• _TASK STATEMENT_
Exact copies of all entries are needed. Pictures are to be left out.

[Stored items]
----
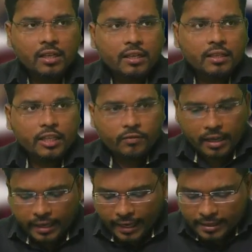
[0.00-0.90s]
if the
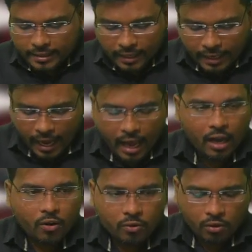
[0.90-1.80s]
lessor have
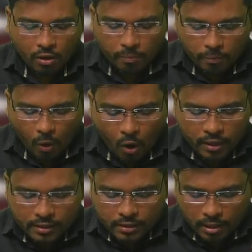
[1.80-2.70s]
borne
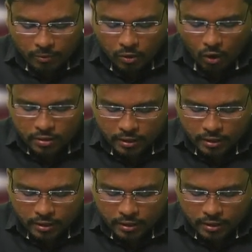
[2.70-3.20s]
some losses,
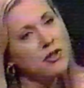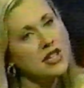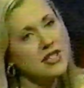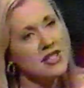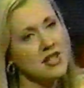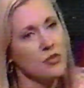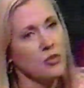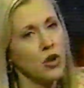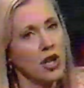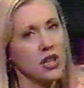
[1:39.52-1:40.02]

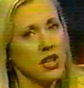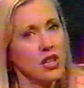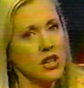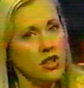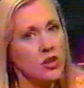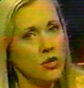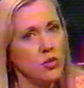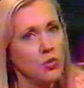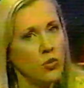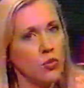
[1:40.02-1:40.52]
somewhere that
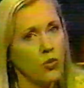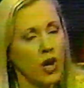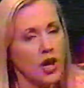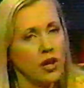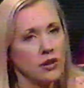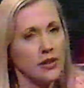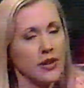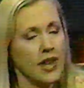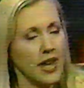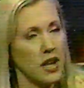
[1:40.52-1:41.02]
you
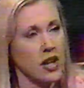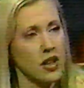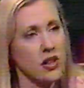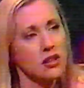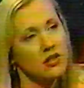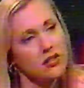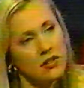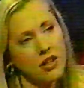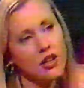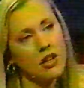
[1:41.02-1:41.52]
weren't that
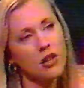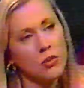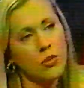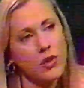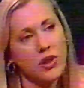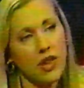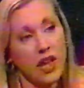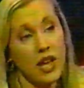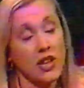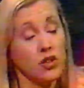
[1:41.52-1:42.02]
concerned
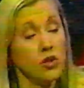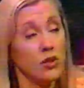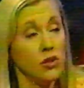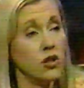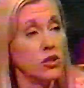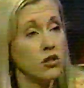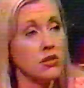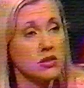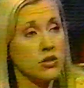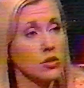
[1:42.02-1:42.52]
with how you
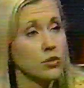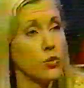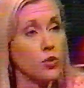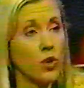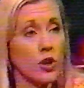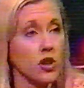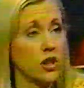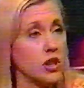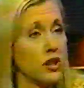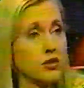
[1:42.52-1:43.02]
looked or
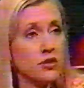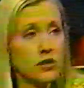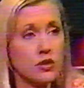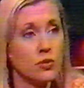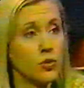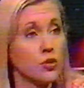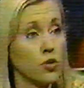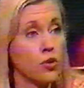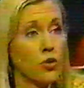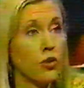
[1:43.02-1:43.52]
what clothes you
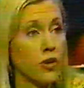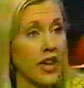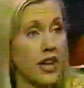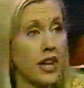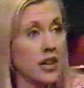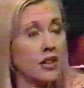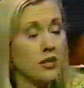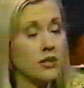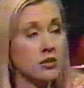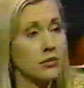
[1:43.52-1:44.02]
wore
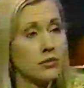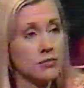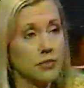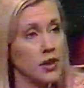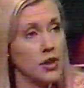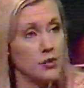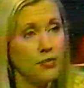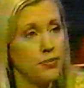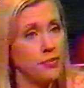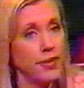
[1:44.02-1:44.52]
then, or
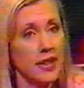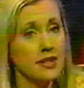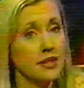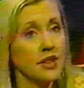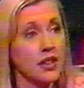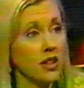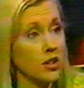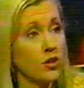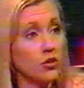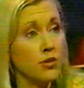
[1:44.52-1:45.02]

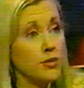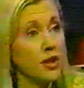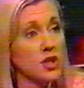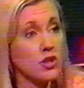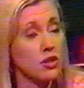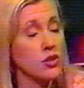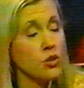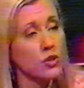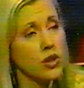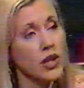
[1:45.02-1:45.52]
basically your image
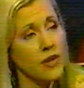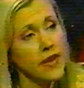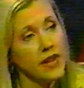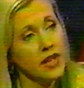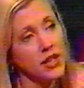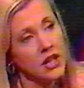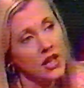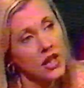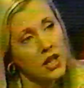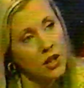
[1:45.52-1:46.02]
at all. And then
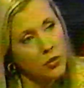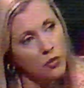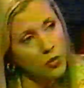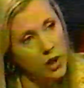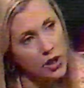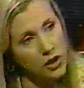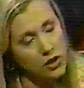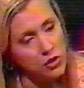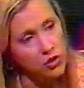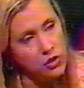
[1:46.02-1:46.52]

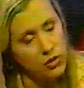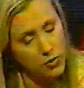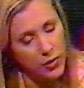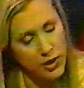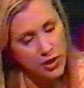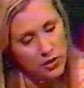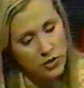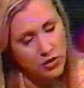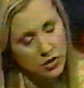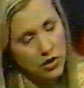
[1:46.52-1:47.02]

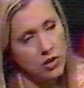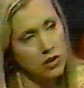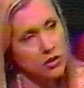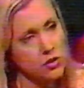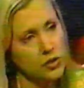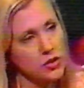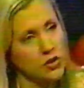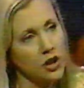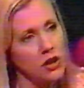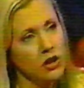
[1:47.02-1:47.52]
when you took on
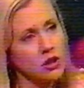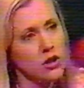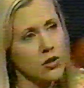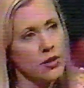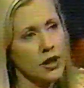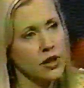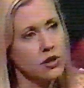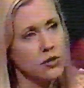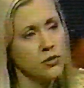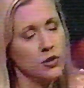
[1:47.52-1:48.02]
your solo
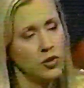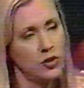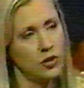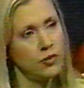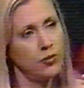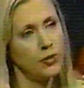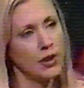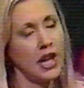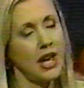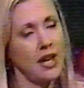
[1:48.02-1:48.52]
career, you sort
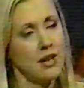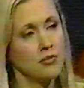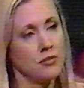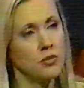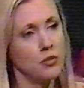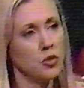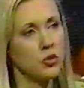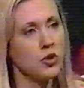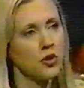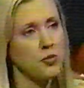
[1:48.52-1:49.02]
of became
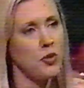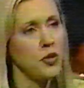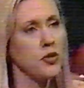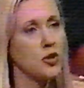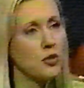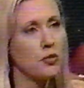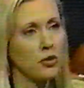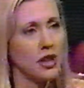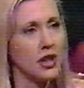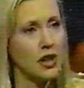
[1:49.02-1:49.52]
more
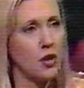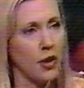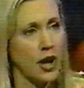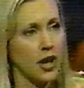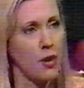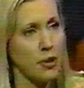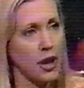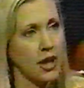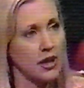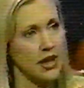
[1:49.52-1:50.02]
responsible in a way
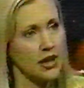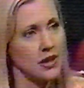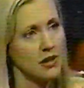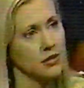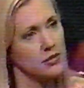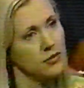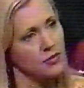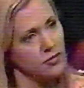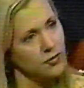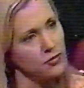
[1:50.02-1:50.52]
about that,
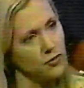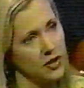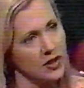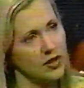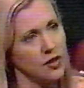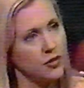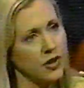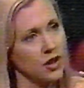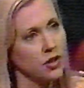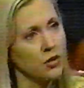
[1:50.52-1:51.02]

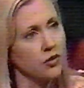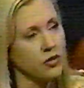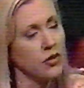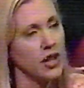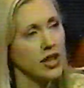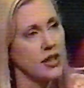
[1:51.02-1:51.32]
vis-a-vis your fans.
----
• _ANSWER AREA_
[0.00-0.90s]
if the
[0.90-1.80s]
lessor have
[1.80-2.70s]
borne
[2.70-3.20s]
some losses,
[1:39.52-1:40.02]

[1:40.02-1:40.52]
somewhere that
[1:40.52-1:41.02]
you
[1:41.02-1:41.52]
weren't that
[1:41.52-1:42.02]
concerned
[1:42.02-1:42.52]
with how you
[1:42.52-1:43.02]
looked or
[1:43.02-1:43.52]
what clothes you
[1:43.52-1:44.02]
wore
[1:44.02-1:44.52]
then, or
[1:44.52-1:45.02]

[1:45.02-1:45.52]
basically your image
[1:45.52-1:46.02]
at all. And then
[1:46.02-1:46.52]

[1:46.52-1:47.02]

[1:47.02-1:47.52]
when you took on
[1:47.52-1:48.02]
your solo
[1:48.02-1:48.52]
career, you sort
[1:48.52-1:49.02]
of became
[1:49.02-1:49.52]
more
[1:49.52-1:50.02]
responsible in a way
[1:50.02-1:50.52]
about that,
[1:50.52-1:51.02]

[1:51.02-1:51.32]
vis-a-vis your fans.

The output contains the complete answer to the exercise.